As we develop RBAC we will roll out the following three parameters:

  • A system parameter called "enable_ld_rbac_checks". This parameter will only be able to be set by Launch Darkly, no users can toggle this parameter. When this is off, then no user can enable RBAC. When this is on, then a user can enable RBAC through one of the other parameters. This acts as a global off switch for RBAC in case we ever need to ensure that RBAC is off for a customer.
  • A system parameter called "enable_rbac_checks". This parameter can be set by any superuser. When this is on, then RBAC is enabled for all users, as long as "enable_ld_rbac_checks" is also on.
  • A session parameter called "enable_session_rbac_checks". This parameter is session local and can be set by any user. When this is on, then RBAC is enabled for the current session, as long as "enable_ld_rbac_checks" is also on. The intention is that this can be used to test RBAC in a single session, without having to turn it on for everyone.

They will all default to false initially. Once we have finished implementing everything, we will update them to true for certain candidate customers. Once we are confident in our implementation, we will remove "enable_ld_rbac_checks" and "enable_session_rbac_checks", and change the default of "enable_rbac_checks" to true.

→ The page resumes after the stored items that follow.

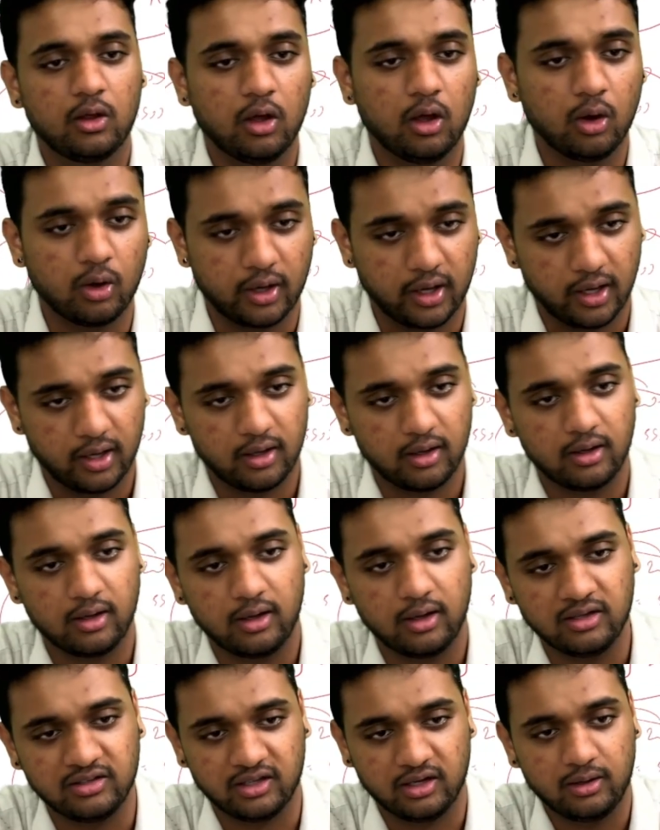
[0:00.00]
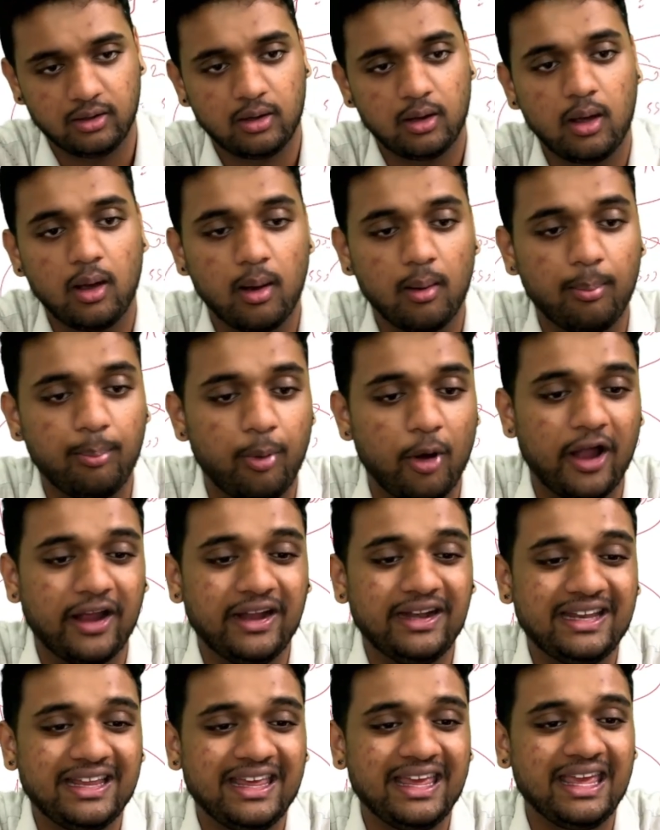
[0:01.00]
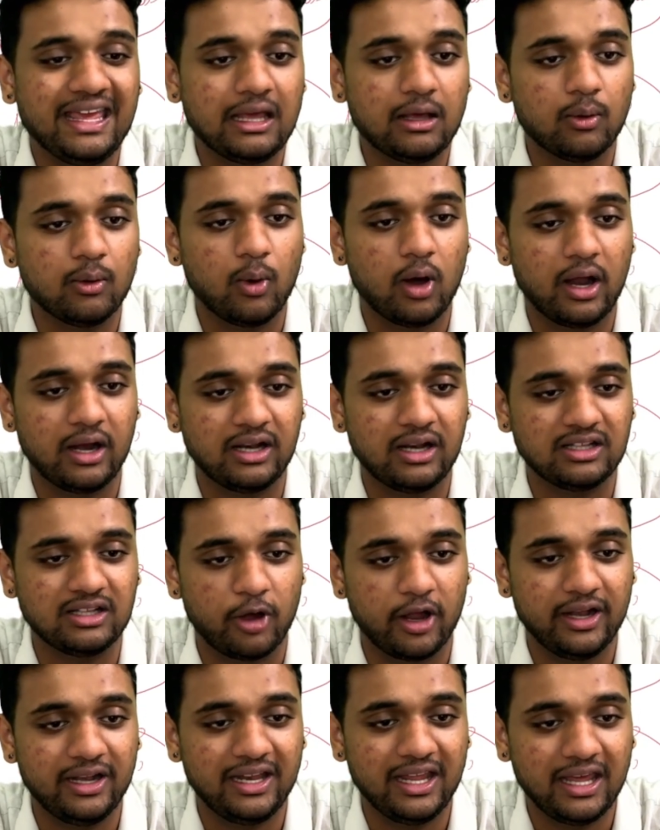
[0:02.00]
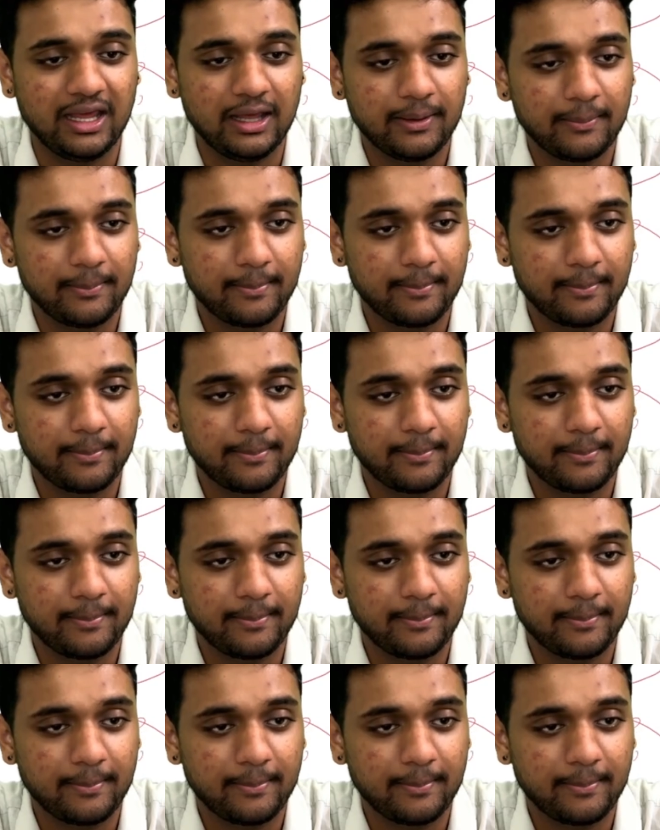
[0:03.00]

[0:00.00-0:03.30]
Okay, listen. Point E, what is point E?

All new SQL commands will be available to all users. The SQL commands will update user privileges, but emit a notice if RBAC is disabled.

Testing Plan

  • A lot of SLT and Testdrive tests that create various roles, grant them various attributes and privileges, and test what they are and are not allowed to do.
    • TODO: Come up with a matrix of all permutations
  • Rust test that ensures Frontegg admins are given the SUPERUSER session attribute.
  • Rust test that ensures non Frontegg admins are not given the SUPERUSER session attribute.
  • Rust test(s) that ensures SUPERUSERs can do all actions.
    • This cannot be done through SLT or Testdrive because SUPERUSER can only be derived from Frontegg, which is not available in those types of tests.
  • Port any ACL (Access Control List, which is what PostgreSQL calls this feature) tests that exist in PostgreSQL to Materialize.

Alternatives

  • PostgreSQL breaks from the SQL standard in a couple of places in their RBAC implementation. We may want to consider a design that is more in line with the SQL standard than PostgreSQL.

Open questions

  • Do we want different SELECT privileges based on if a new dataflow will be spun up or if we can use an existing one?
    • Pros: We can differentiate between using existing compute resources vs creating new ones when reading.
    • Cons: Users (and the database) are unable to determine if they're allowed to execute a read until after that read has been fully planned.
  • What views/functions/commands do we want to add to help users query the current set of privileges.
  • What are security labels in PostgreSQL and do we want them?